### INSTRUCTIONS FOR THE TASK
Starting with the first line of the data that follows, transcribe every line verbatim until the line containing "[00:00:02.60 to 00:00:02.80]" has been transcribed.

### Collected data

.....

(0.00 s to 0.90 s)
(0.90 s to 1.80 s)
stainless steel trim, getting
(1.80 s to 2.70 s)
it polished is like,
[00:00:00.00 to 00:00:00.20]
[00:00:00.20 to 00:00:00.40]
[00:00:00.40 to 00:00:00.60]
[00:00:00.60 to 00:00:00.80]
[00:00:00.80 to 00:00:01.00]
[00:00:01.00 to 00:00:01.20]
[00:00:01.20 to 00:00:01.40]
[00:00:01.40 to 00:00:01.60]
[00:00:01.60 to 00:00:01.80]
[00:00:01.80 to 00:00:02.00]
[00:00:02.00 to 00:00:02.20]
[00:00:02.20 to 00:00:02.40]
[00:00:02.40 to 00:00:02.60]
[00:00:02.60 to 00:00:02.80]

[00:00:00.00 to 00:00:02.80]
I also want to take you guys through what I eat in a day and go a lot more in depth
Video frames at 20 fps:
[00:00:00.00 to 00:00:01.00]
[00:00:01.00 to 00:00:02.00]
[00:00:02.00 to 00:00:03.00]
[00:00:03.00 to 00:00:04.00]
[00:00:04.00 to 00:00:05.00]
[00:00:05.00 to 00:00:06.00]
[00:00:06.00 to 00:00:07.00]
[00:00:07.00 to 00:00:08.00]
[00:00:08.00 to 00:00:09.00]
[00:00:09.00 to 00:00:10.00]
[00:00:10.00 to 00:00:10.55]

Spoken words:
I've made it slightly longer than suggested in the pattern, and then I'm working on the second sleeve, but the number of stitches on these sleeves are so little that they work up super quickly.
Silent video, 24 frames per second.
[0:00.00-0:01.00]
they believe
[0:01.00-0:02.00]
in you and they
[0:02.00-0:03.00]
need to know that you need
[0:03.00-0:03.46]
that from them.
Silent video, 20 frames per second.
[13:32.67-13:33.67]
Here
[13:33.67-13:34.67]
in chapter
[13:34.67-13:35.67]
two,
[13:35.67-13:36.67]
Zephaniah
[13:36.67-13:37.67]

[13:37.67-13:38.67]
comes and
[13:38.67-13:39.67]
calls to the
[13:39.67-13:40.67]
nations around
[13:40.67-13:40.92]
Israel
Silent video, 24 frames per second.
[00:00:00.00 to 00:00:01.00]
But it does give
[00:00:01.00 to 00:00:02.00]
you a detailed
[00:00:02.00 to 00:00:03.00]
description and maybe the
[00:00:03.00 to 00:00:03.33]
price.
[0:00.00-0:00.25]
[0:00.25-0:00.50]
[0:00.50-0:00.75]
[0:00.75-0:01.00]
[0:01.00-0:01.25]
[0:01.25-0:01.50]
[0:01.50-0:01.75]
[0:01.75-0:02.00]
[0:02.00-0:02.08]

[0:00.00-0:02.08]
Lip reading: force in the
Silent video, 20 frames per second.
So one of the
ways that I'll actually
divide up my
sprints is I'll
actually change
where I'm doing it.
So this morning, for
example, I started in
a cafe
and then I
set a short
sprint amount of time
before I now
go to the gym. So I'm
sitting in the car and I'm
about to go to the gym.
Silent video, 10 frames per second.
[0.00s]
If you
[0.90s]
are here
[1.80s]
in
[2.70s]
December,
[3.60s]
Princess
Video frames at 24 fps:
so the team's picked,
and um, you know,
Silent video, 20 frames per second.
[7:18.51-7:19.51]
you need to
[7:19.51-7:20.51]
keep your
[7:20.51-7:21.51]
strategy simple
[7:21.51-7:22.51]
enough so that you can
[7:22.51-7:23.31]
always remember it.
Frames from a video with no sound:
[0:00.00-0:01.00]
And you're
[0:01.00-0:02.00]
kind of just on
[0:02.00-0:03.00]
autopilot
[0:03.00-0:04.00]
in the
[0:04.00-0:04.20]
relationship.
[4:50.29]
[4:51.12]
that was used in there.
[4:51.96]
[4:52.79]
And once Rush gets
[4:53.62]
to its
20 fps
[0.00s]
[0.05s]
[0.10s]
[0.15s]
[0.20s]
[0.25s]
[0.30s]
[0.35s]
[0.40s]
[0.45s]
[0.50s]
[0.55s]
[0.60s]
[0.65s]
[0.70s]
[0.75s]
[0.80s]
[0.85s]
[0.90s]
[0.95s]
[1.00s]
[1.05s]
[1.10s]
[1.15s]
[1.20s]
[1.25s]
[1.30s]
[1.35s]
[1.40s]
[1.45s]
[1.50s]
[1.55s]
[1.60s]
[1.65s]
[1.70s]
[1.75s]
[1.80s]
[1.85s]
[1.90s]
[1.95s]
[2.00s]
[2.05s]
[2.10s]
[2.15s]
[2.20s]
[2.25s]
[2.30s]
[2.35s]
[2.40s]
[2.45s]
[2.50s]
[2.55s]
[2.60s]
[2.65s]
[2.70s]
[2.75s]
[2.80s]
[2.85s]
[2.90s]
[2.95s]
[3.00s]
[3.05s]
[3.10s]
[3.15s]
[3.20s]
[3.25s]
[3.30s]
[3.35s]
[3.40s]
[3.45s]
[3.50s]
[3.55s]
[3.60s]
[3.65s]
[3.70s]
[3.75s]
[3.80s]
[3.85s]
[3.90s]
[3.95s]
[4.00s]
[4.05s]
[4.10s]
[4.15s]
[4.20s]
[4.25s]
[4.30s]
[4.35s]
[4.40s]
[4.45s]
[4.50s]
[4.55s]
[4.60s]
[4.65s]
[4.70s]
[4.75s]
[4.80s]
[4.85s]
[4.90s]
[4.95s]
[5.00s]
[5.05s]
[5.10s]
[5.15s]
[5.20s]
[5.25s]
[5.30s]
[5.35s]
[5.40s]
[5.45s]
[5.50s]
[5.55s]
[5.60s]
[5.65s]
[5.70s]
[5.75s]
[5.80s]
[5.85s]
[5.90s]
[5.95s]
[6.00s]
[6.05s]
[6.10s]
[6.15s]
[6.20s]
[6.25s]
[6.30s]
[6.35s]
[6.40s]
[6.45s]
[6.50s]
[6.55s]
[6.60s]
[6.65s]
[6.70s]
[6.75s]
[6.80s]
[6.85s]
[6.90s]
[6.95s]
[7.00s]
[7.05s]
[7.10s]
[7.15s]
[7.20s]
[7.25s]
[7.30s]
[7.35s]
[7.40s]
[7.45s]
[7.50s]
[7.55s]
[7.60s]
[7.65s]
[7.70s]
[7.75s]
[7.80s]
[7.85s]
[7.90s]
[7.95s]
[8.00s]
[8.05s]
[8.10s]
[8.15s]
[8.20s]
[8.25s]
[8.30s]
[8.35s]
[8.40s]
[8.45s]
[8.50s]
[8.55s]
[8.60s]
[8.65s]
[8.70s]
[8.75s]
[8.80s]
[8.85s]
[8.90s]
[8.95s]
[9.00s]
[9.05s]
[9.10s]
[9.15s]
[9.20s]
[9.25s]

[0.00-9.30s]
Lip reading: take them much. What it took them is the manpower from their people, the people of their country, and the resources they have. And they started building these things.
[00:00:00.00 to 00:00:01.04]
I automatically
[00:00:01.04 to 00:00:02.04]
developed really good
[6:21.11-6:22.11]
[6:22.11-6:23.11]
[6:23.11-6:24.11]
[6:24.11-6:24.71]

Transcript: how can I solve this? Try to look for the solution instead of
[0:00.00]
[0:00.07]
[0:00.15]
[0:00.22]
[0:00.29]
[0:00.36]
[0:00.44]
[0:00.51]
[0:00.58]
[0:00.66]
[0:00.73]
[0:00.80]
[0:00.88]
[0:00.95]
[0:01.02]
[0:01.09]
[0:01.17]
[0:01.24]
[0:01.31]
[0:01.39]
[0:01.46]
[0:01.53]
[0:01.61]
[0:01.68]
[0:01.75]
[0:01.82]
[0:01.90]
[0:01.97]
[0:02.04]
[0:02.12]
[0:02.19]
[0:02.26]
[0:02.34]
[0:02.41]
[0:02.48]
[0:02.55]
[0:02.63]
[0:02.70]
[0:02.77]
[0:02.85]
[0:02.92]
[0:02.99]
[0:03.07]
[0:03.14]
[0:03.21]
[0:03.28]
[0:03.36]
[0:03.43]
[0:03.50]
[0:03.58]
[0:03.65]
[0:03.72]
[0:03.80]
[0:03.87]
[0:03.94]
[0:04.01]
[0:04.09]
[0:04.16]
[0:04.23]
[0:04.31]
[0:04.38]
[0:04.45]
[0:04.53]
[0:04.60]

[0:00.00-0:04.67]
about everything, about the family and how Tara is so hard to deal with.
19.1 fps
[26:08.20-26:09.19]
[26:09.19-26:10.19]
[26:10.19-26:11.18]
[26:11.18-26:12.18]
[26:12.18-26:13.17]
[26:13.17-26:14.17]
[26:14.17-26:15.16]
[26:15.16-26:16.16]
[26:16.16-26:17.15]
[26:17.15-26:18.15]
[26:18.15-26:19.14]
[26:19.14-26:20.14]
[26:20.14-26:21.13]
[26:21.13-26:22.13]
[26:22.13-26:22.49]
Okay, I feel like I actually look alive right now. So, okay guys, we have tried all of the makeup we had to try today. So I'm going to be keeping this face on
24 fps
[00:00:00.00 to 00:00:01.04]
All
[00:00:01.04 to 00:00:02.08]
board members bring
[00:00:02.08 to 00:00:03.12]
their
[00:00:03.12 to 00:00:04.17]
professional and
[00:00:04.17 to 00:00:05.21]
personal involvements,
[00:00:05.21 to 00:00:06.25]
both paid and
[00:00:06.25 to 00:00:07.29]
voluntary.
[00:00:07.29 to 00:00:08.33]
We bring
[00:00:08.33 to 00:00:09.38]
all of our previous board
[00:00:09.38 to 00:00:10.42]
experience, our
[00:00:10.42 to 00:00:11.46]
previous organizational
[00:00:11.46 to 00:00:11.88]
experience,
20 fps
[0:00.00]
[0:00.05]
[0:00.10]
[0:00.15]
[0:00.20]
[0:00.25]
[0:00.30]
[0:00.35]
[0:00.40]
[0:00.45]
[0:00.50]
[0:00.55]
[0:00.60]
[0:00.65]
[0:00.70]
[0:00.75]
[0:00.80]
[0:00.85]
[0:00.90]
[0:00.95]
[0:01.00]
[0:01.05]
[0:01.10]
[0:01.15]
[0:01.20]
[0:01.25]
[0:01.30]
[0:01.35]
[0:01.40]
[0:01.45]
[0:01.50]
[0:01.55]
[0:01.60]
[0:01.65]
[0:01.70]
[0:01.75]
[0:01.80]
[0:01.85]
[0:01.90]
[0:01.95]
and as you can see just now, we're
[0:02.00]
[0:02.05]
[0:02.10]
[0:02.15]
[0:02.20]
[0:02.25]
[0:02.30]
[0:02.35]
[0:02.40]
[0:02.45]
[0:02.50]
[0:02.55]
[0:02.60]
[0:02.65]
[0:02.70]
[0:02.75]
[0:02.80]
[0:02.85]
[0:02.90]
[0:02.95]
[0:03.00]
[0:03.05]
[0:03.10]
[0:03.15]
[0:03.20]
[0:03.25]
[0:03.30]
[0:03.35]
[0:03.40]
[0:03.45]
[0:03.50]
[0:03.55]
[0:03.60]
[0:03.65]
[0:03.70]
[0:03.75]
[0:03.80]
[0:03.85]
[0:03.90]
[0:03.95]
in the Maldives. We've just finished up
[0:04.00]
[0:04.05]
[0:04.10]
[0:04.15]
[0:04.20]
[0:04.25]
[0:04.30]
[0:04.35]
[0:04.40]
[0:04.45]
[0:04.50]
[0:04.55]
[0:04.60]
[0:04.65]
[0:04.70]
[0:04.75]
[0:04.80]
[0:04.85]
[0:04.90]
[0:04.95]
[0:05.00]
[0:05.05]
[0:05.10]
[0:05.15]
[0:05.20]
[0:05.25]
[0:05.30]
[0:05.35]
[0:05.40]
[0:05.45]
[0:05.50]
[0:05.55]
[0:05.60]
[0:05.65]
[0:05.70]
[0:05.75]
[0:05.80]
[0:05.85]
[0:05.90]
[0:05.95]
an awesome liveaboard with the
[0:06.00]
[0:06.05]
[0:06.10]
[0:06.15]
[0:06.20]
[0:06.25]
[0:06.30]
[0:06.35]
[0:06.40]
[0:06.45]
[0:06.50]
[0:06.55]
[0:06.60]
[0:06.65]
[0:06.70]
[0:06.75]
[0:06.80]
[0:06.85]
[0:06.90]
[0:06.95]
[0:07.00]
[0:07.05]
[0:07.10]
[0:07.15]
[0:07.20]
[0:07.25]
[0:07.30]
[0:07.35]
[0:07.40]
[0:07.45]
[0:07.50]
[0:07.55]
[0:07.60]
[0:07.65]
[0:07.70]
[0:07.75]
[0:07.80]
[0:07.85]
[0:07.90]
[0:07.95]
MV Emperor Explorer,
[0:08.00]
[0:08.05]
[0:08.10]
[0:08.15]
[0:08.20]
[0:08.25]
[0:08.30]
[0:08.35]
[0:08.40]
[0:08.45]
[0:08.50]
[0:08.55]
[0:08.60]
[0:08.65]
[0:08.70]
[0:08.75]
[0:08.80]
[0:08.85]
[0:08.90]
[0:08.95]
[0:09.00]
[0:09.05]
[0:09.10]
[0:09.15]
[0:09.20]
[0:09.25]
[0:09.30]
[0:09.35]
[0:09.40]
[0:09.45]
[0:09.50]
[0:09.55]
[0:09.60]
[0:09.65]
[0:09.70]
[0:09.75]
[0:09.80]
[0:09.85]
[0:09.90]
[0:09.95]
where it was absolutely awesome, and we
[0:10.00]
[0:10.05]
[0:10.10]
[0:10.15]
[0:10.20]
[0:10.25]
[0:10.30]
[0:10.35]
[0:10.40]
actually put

.....

### RESPONSE TO THE TASK
(0.00 s to 0.90 s)
(0.90 s to 1.80 s)
stainless steel trim, getting
(1.80 s to 2.70 s)
it polished is like,
[00:00:00.00 to 00:00:00.20]
[00:00:00.20 to 00:00:00.40]
[00:00:00.40 to 00:00:00.60]
[00:00:00.60 to 00:00:00.80]
[00:00:00.80 to 00:00:01.00]
[00:00:01.00 to 00:00:01.20]
[00:00:01.20 to 00:00:01.40]
[00:00:01.40 to 00:00:01.60]
[00:00:01.60 to 00:00:01.80]
[00:00:01.80 to 00:00:02.00]
[00:00:02.00 to 00:00:02.20]
[00:00:02.20 to 00:00:02.40]
[00:00:02.40 to 00:00:02.60]
[00:00:02.60 to 00:00:02.80]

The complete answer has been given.